(Dataset excerpts)
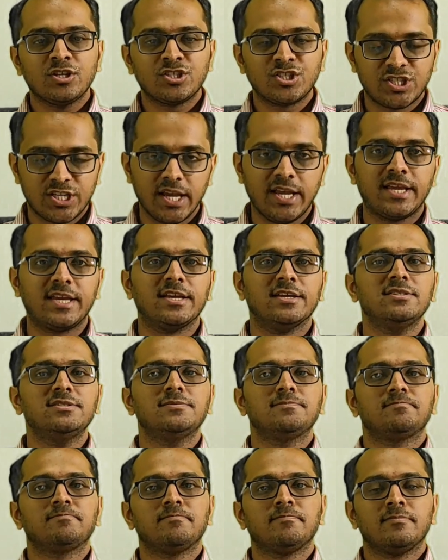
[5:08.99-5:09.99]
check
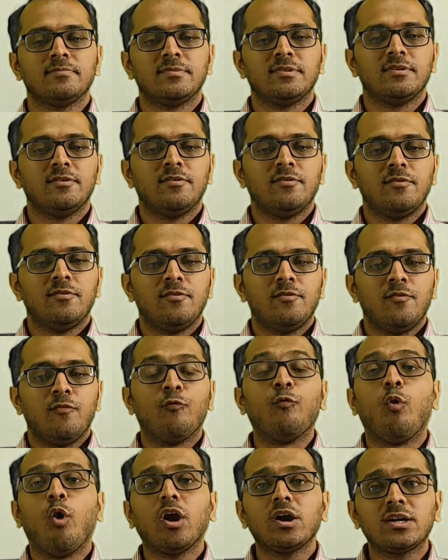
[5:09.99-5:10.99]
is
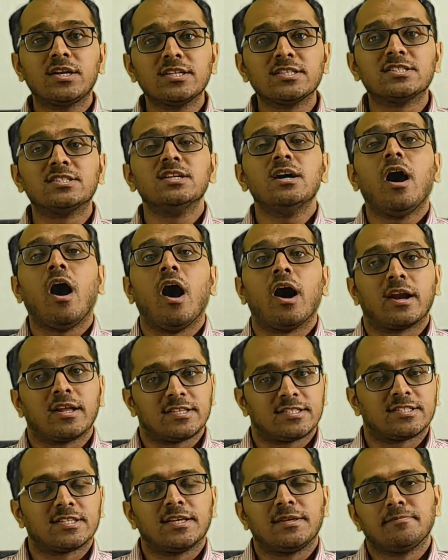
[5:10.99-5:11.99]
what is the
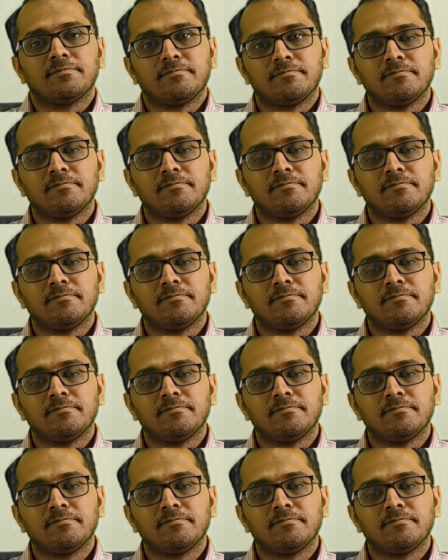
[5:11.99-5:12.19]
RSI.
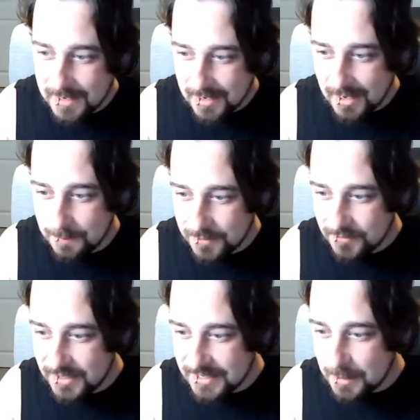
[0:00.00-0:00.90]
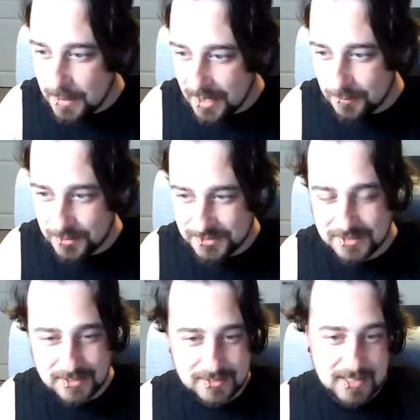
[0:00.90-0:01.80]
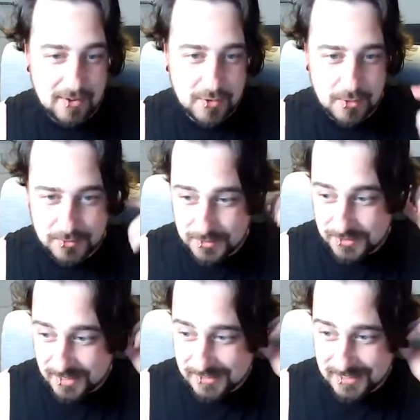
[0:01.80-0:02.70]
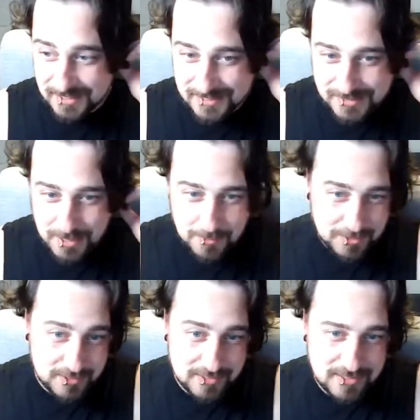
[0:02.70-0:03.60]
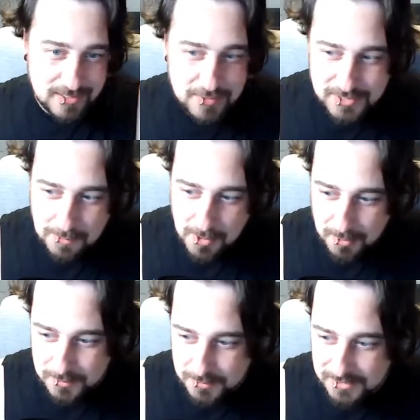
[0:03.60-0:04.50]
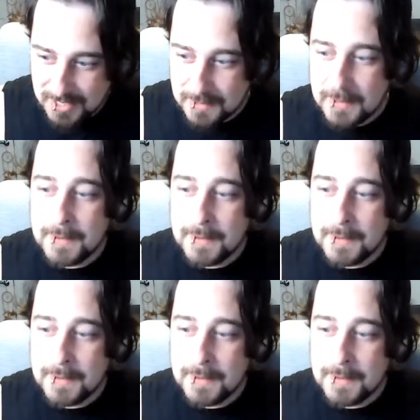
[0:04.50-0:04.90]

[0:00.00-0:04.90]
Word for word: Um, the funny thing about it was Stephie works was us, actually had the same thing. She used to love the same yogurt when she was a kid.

Requirement → Set down the data exactly as it appears, without any images.

Final answer →
[5:08.99-5:09.99]
check
[5:09.99-5:10.99]
is
[5:10.99-5:11.99]
what is the
[5:11.99-5:12.19]
RSI.
[0:00.00-0:00.90]
[0:00.90-0:01.80]
[0:01.80-0:02.70]
[0:02.70-0:03.60]
[0:03.60-0:04.50]
[0:04.50-0:04.90]

[0:00.00-0:04.90]
Word for word: Um, the funny thing about it was Stephie works was us, actually had the same thing. She used to love the same yogurt when she was a kid.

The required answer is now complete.